Les neurosciences montrent que le rejet social, comme le silence ou l’exclusion par une personne importante, active des circuits cérébraux proches de ceux impliqués dans la douleur physique, rendant cette expérience réellement douloureuse.
📌 Mécanismes neuronaux:
Les études en IRMf indiquent une activation du cortex cingulaire antérieur et de l’insula lors d’expériences de rejet social (ex. paradigme Cyberball).

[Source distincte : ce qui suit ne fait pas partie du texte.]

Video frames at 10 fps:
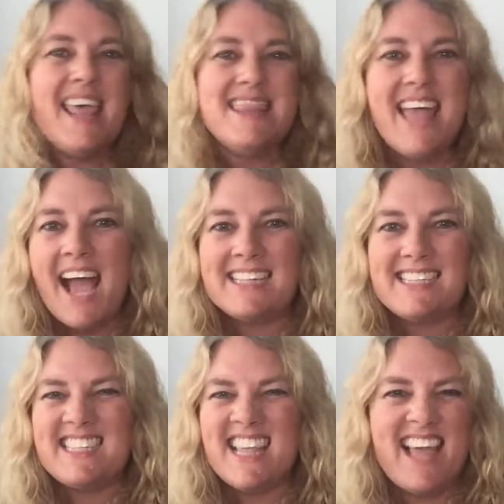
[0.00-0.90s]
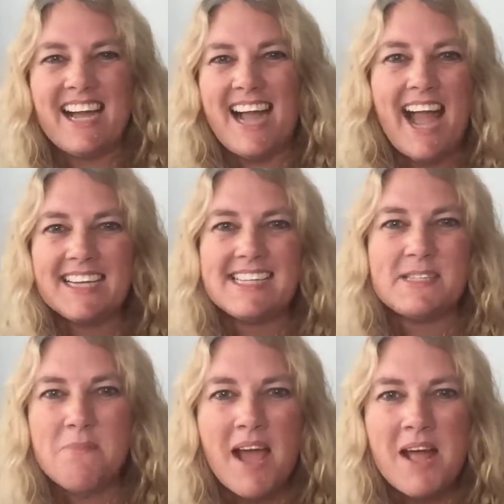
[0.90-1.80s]
that's that kind of
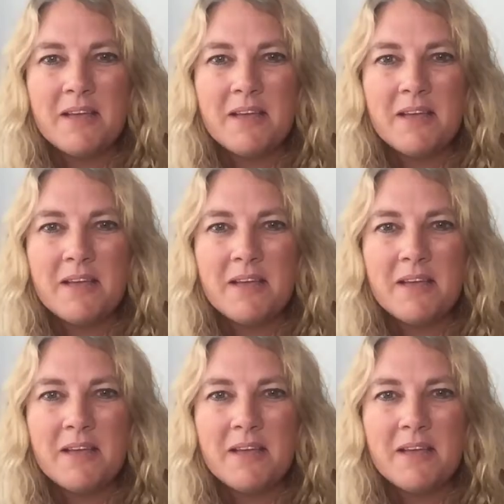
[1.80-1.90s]
smell?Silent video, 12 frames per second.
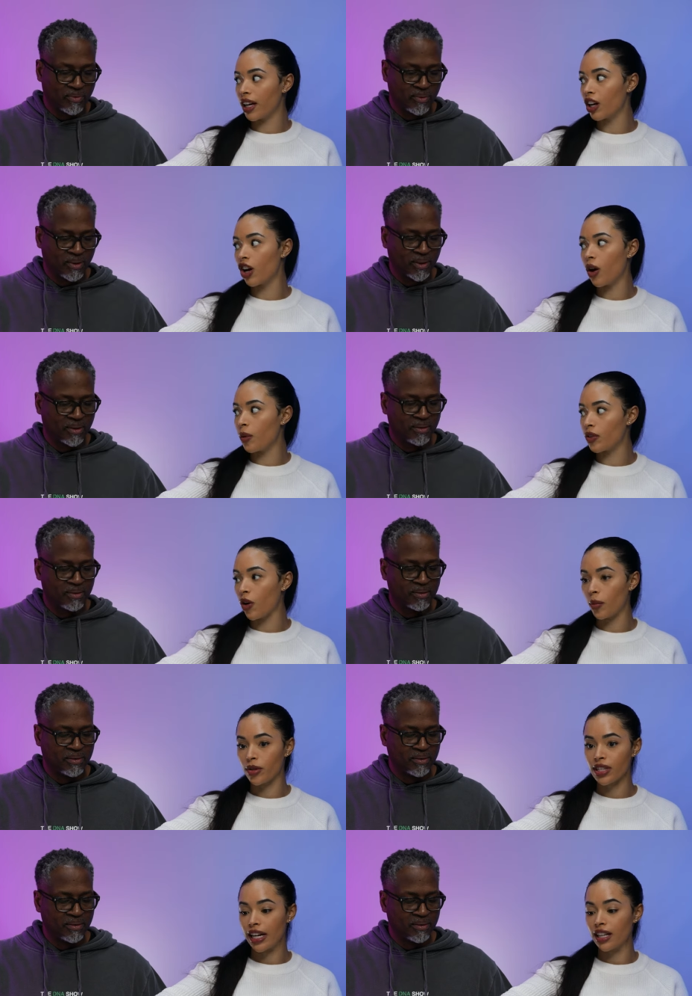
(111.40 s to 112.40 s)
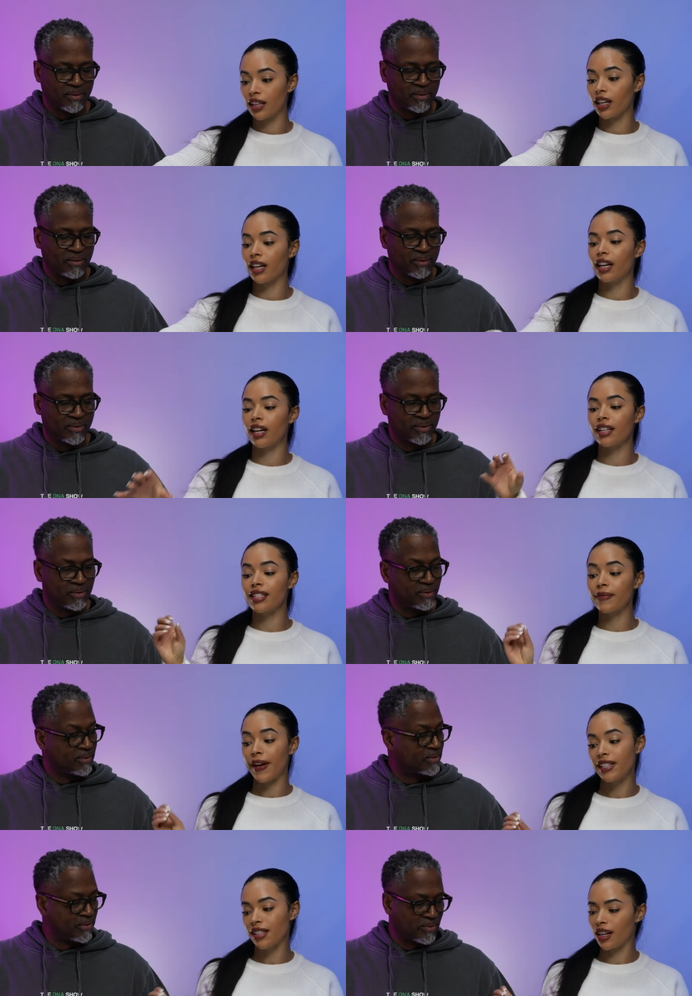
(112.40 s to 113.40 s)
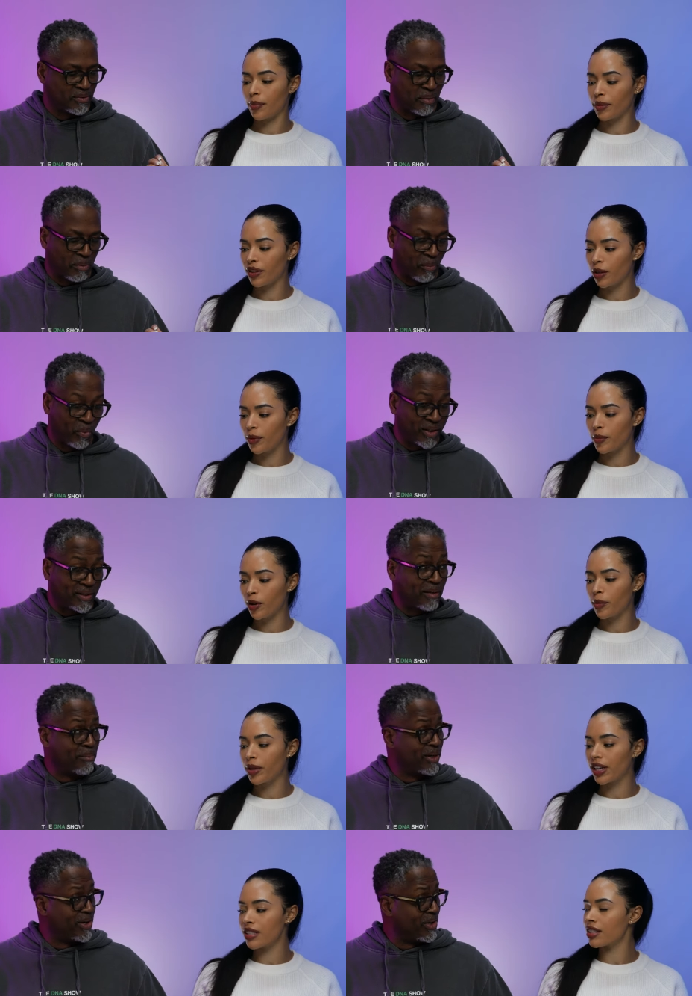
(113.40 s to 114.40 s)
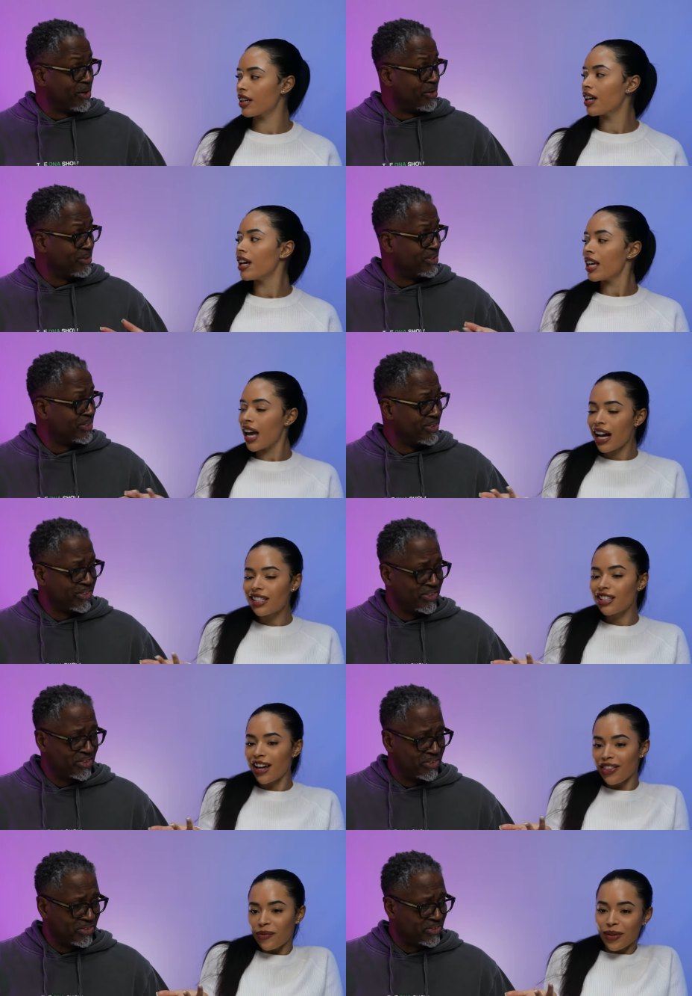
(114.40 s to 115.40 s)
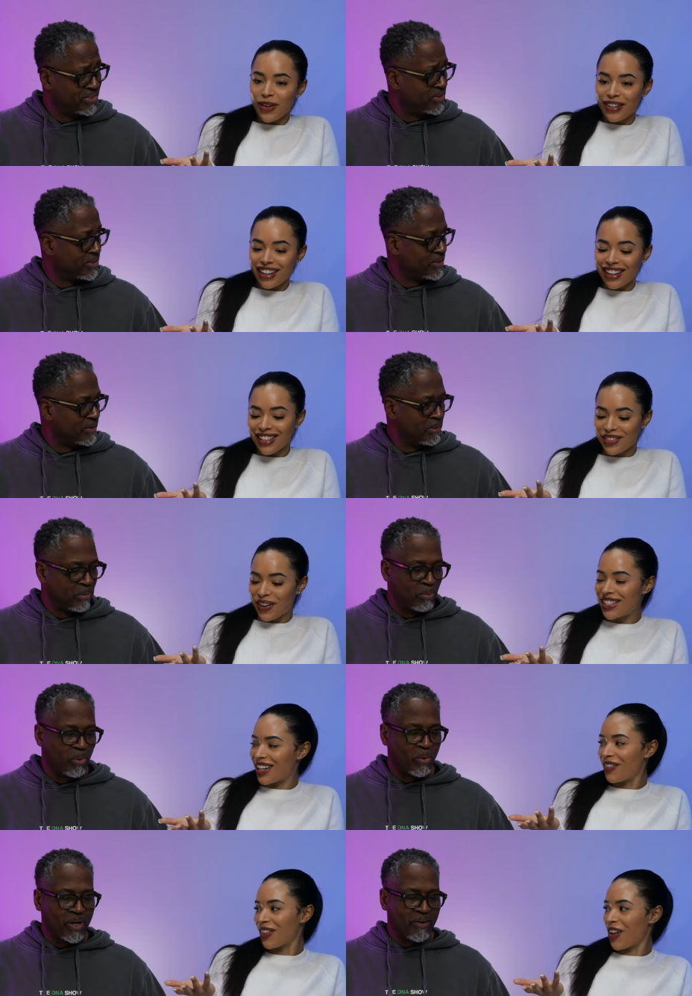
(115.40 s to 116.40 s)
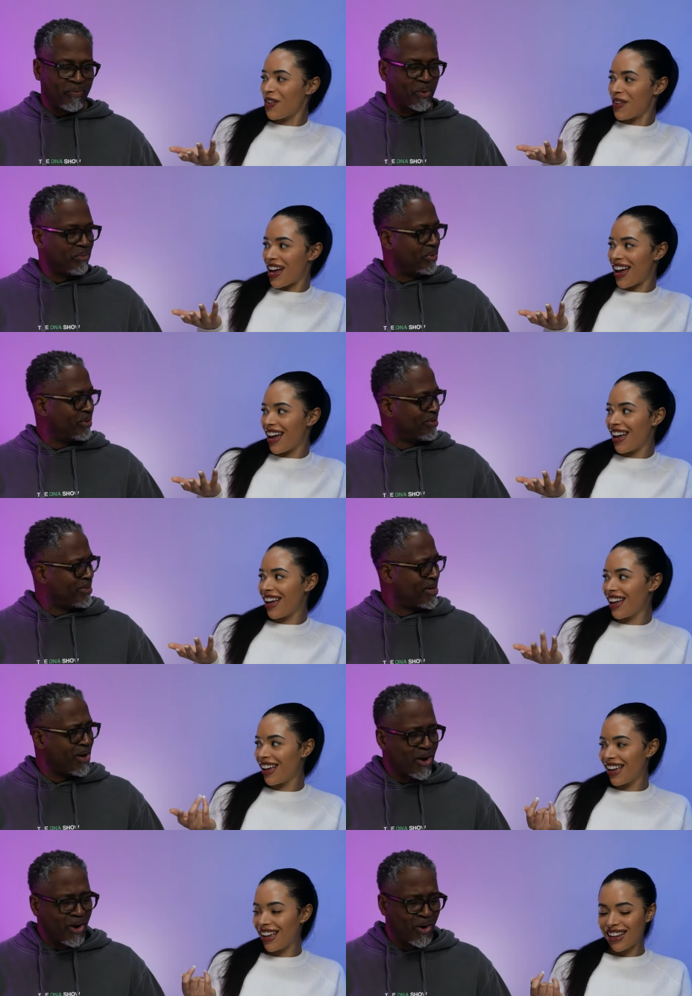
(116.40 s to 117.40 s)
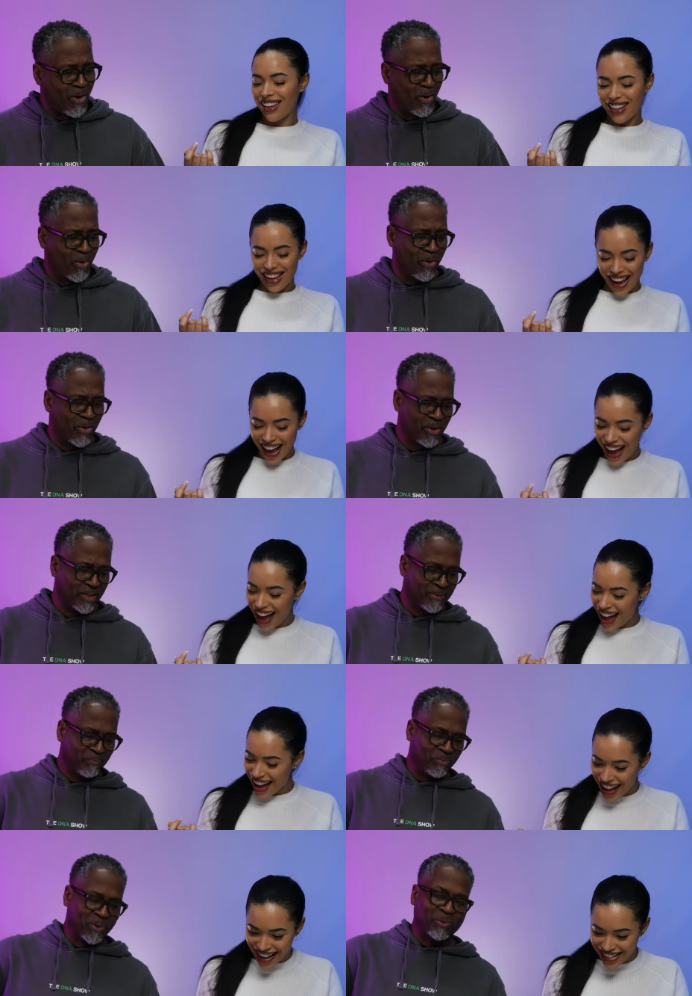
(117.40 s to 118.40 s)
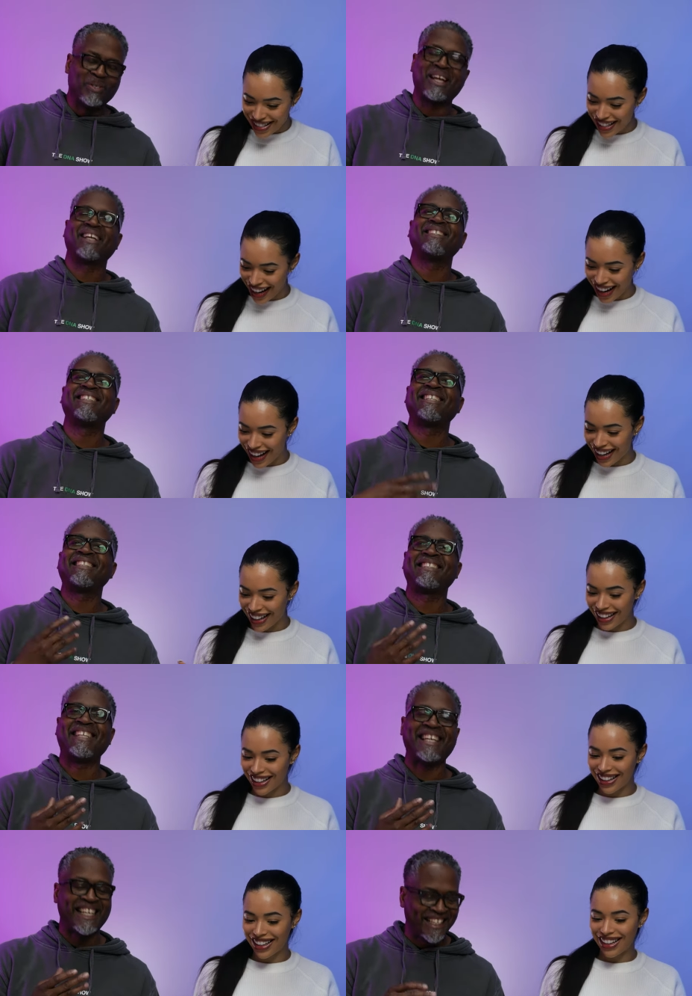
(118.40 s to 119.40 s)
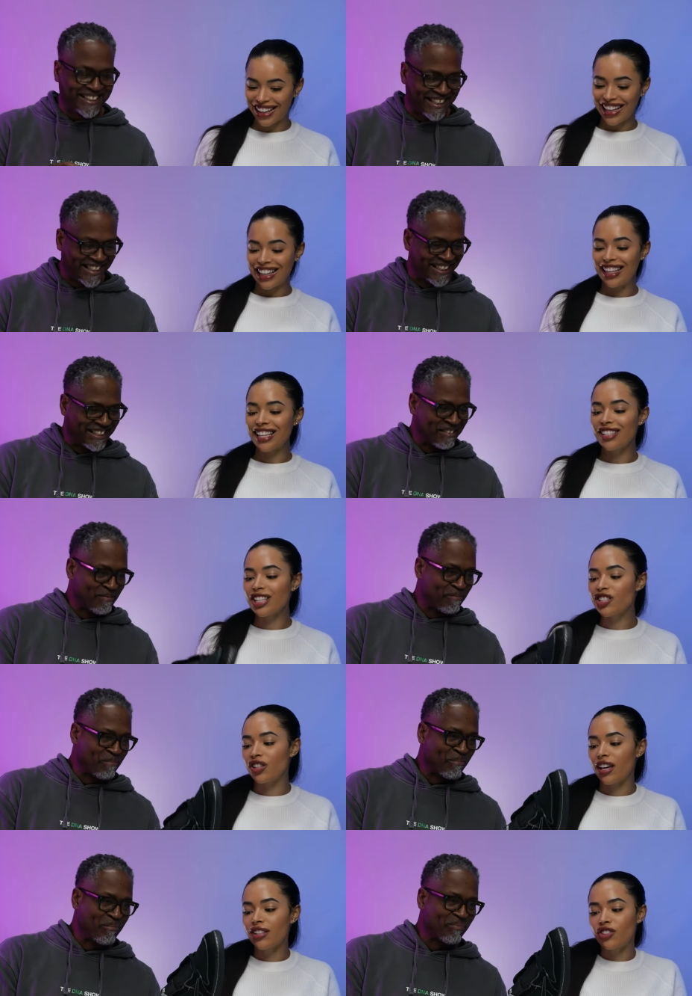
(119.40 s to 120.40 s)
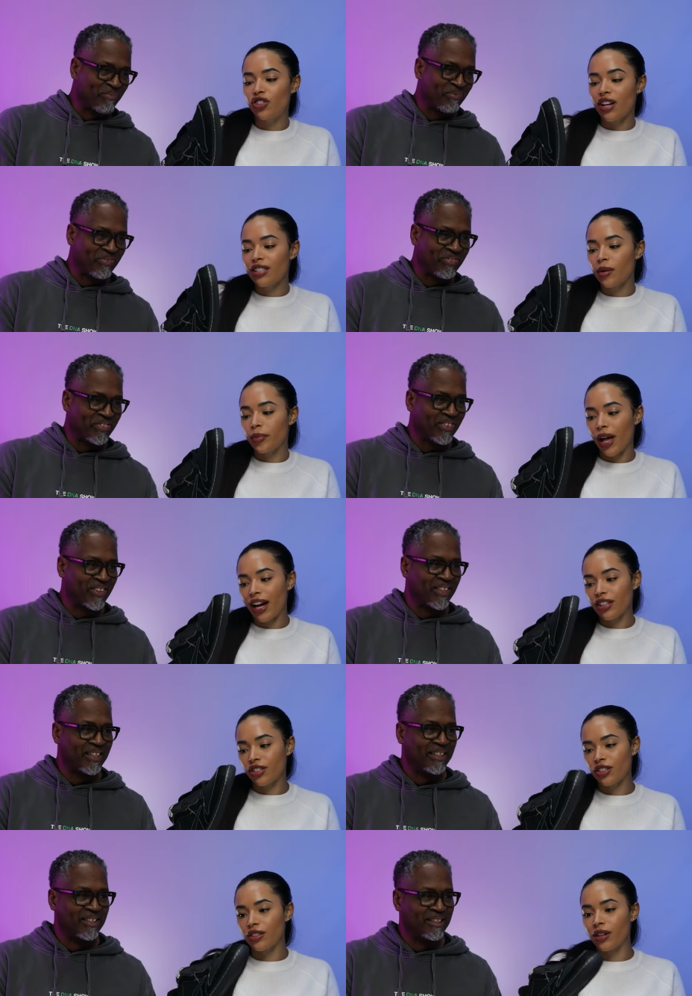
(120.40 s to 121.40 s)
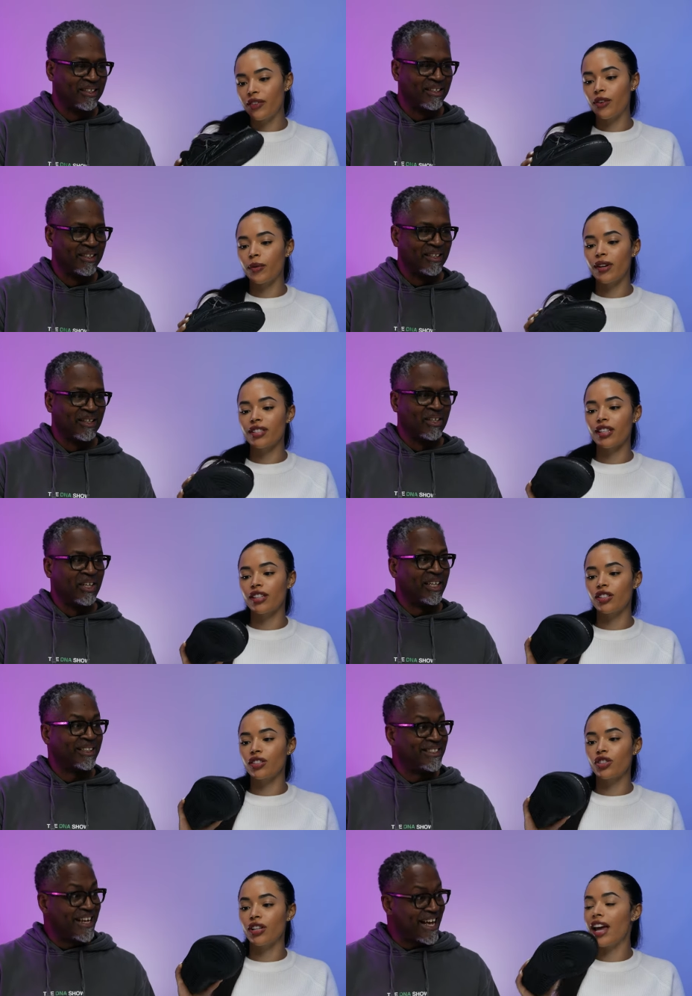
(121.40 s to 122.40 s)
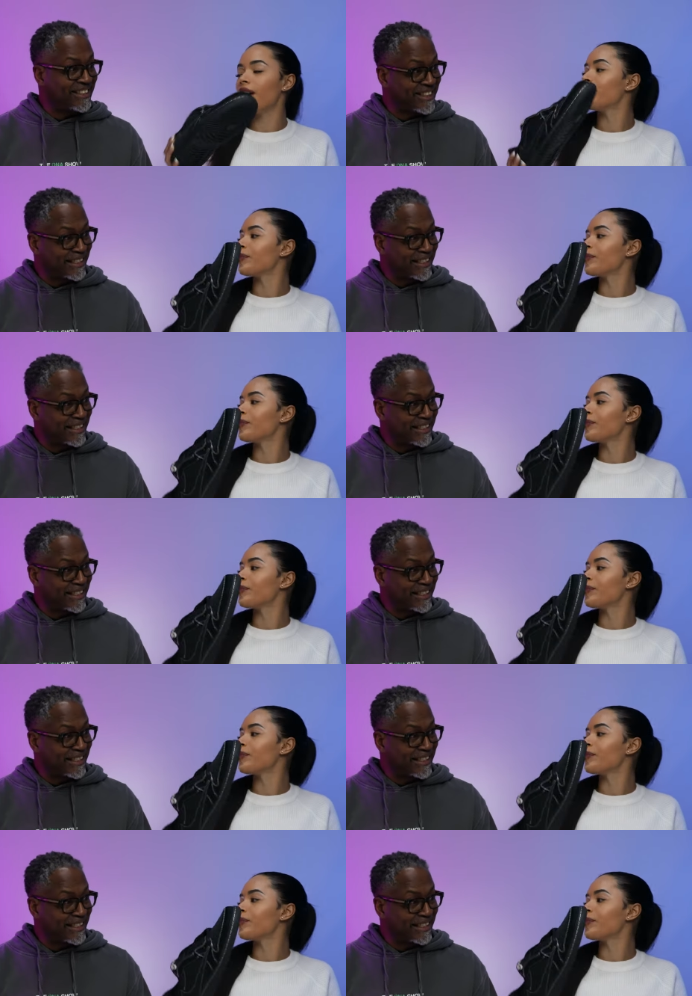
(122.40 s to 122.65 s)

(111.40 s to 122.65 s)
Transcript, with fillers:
Speaker 1: it can go with almost anything, and it can spice it up a little bit with more. With the because, blue? Yeah, because you got the blue in there and spice it up what a little you, bit.
Speaker 2: No. Yes. Who does uh, these
Speaker 1: things? This is it's just a black shoe. If it wasn't, it's not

Des travaux récents suggèrent l’implication de circuits neurochimiques communs à la douleur et à la détresse émotionnelle, avec des liens possibles avec l’anxiété et le stress post-traumatique.
Chez les personnes dépressives, ces régions peuvent présenter une hyperactivation face à l’exclusion.
📌Effets physiologiques:
Le rejet social entraîne aussi une réponse de stress : augmentation du cortisol, accélération du rythme cardiaque et amplification de l’anxiété.
À long terme, il peut modifier les systèmes dopaminergiques et renforcer la détresse émotionnelle.
📌 Rôle des interactions sociales:
À l’inverse, les interactions empathiques et le soutien social atténuent ces réponses cérébrales, notamment via la régulation du cortex cingulaire et la libération d’ocytocine, favorisant la résilience.
📚Source:
Reachlink. (2025). Naviguer dans le rejet : Impact on mental health and well-being.
Institut du Cerveau. (2024). Journée mondiale de la santé mentale : Recherches à l’ICM.